2005 Universiade Oyunlarında
gönüllü çalışıyordum. Birlikte gönüllülük yaptığımız arkadaşımla bir gün yolda
karşılaştık. Sene 2008. Başladı bana ayaküstü AGH'yi anlatmaya. Benimde epey
dikkatimi çekince eve gelir gelmez araştırmaya başladım. (internet ve
bilgisayar ile aram iyidir.) Ulusal Ajans sitesinin altını üstüne getirdim.
O dönem kısmı zamanlı İzmir Kalkınma Ajansı'nda çalışıyordum. İşten ayrılınca
daha detaylı ilgilenmeye başladım.
- Neden İspanya ya da sadece İspanya mıydı? AGH başvuru dönemi en sancılı zamanlardır, sen nasıl yönettin o dönemi?
Trabzon’da Karadeniz Oyunları
Olimpiyatları vardı. Universiade ekibi ile gittik, ben de orada İspanyalılar ile
tanıştım, çok sempatiklerdi, bayıldım hepsine. Trabzon'dan
dönünce benim aklıma bir İspanya düştü. Madem AGH yapacaktım İspanya'da olsun
dedim. Gerçi bana sadece bir ülkede takılı kalma diyen çok olmuştu ama ben
İspanya diye tutturmuştum.
Daha
sonra gönderdiğim kurumlardan tek tek red mailleri geldi. Başta sadece bana
gönderilen mailler zannediyordum ama benim gibi milyonlarca gönüllüye
gönderiyorlarmış. Tam bir red maili de olmuyordu. Şu an boş yerimiz yok, daha
sonra yine başvurun değerlendirelim gibi mesajlar alıyordum.
Sonra
İtalya’dan, Polonya’da mailler gelmeye başladı: “Gökçe seninle çalışmak istiyoruz sen de istersen senin için ulusal
ajansımıza başvuru yapacağız.”
Bu yaklaşık iki ay beklemek demek oluyor,
Başvuracaksın, bekleyeceksin olumlu dönerlerse AGH sürecin başlayacak. Hiçbiri
olumlu dönmedi. Ben
korkmaya başlamıştım olmayacak sanırım diye.
Olmaz
olmaz olur ya, tam o dönemde İzmir Kalkınma Ajansı’nda çalışırken arkadaşlarım 2008
Expo’nun olacağı İspanya şehri Zaragoza’ya gittiler, ziyaret amaçlı.

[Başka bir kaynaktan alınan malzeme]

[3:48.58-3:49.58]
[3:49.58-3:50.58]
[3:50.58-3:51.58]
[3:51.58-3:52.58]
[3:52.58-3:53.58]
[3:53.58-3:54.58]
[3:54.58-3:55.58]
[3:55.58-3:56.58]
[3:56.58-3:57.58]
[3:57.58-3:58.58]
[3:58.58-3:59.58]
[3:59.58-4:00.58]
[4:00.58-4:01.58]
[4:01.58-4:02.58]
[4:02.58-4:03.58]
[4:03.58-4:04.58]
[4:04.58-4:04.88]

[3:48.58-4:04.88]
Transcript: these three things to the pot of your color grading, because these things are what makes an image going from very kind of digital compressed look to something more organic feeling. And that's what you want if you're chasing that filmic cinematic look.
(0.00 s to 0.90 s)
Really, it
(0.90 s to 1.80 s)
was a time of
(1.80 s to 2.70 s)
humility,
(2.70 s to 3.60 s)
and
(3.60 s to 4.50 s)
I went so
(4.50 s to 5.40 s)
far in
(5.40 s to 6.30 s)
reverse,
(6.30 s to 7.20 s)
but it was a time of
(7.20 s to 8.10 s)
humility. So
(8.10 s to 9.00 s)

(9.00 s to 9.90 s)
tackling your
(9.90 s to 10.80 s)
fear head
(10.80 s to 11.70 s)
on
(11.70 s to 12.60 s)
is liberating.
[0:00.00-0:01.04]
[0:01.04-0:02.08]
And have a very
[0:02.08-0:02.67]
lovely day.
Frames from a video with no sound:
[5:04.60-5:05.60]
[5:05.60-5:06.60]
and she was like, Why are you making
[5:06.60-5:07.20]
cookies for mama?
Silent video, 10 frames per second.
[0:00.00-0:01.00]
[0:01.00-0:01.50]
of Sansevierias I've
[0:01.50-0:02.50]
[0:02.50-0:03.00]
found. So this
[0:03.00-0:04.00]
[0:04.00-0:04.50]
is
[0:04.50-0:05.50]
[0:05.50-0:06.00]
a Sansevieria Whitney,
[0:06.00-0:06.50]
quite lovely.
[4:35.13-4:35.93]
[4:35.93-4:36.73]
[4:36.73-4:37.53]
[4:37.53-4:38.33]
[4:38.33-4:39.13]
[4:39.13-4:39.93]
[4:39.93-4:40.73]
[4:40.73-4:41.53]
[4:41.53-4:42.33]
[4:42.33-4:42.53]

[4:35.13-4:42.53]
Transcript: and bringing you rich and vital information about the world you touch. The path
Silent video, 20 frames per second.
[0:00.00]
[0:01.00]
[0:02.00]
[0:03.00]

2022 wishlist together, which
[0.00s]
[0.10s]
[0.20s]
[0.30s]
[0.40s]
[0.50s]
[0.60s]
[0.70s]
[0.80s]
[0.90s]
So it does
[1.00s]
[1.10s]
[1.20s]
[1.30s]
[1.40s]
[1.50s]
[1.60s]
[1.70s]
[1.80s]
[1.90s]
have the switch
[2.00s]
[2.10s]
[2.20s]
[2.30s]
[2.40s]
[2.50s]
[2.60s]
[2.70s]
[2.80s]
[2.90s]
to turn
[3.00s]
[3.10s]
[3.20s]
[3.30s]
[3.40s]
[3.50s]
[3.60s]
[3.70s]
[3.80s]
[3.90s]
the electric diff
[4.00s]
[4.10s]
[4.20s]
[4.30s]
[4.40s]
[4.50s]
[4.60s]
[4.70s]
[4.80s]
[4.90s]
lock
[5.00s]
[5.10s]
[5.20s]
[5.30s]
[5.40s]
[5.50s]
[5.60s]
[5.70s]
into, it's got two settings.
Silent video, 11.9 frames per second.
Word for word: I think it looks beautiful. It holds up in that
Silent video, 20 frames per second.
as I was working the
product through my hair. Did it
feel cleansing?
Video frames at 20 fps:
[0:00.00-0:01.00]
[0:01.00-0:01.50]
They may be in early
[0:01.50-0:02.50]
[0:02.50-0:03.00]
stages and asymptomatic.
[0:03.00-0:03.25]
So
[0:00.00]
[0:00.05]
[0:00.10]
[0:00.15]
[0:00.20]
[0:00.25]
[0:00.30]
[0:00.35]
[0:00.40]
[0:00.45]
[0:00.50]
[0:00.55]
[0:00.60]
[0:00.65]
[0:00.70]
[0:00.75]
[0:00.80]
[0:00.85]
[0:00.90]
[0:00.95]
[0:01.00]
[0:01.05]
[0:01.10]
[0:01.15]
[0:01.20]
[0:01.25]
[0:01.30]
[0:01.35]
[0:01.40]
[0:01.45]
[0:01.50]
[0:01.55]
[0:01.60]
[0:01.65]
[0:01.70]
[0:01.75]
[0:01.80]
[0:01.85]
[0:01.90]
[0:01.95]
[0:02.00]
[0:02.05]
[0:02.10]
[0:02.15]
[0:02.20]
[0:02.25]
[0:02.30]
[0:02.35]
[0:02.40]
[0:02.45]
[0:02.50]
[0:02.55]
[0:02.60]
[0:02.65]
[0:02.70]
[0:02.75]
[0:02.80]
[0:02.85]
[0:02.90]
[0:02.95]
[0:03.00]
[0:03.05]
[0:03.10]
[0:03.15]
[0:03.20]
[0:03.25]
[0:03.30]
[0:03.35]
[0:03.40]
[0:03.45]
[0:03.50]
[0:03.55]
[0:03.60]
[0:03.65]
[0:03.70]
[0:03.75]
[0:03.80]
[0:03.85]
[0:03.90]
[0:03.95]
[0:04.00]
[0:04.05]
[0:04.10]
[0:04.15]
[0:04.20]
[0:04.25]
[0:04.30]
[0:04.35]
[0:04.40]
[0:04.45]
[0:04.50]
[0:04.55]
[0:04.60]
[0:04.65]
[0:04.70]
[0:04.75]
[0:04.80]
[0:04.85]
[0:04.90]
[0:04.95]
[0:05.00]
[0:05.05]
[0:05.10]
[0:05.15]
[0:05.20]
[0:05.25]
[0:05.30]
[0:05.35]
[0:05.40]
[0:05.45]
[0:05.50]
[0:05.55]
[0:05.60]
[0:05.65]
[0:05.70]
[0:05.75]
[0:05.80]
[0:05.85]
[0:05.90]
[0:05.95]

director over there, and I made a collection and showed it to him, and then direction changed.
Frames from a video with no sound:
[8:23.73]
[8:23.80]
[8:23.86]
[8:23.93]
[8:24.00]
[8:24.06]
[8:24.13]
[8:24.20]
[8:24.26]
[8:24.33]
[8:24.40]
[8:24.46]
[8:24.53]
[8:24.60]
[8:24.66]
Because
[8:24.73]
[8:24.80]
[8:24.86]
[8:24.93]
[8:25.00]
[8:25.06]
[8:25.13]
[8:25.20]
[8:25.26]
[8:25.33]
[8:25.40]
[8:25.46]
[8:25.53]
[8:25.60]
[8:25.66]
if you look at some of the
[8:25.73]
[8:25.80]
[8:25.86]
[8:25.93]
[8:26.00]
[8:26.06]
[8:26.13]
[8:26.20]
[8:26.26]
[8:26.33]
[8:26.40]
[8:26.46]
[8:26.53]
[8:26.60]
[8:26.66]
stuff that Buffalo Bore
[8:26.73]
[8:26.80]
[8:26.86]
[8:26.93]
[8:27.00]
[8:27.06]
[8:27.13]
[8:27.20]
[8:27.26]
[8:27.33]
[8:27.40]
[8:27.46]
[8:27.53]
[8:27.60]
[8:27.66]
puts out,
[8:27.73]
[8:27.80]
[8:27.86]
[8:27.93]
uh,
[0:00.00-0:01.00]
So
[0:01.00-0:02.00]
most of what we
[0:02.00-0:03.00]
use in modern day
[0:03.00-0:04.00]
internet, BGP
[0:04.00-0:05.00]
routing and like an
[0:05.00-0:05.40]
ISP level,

Döndüklerinde anlata anlata bitiremiyorlar, fotoğraflar paylaşıyorlar. Ben Zaragoza’ya
karşı bir sempati duymaya başladım. O esnada Zaragoza’da göçmenlerle çalışan
bir kurum buldum ve sadece onlara özel ve odağında o proje için yapacaklarım
yazılı olan bir motivasyon mektubu yazdım, gönderdim. Maria diye biriden yanıt geldi. Olumlu döndü ve proje için benimle birlikte Fransa’dan bir gönüllü adına
İspanya Ulusal Ajansı’na başvuracaklarını söyledi. Ben artık öğrenmiştim süreci,
beklemeye başladım. İlk başvuruda olmadı, ülke krizde olduğu için bir gönüllünün
parasını verdiler. Sonra ümidi kesmedik, bu defa benim adımla
başvurduk ve projemiz kabul edildi.
- Ohh diye nefes almışsındır?
- Madem başlıyoruz gitmeden önce yaptığın son hazırlıkları anlatır mısın?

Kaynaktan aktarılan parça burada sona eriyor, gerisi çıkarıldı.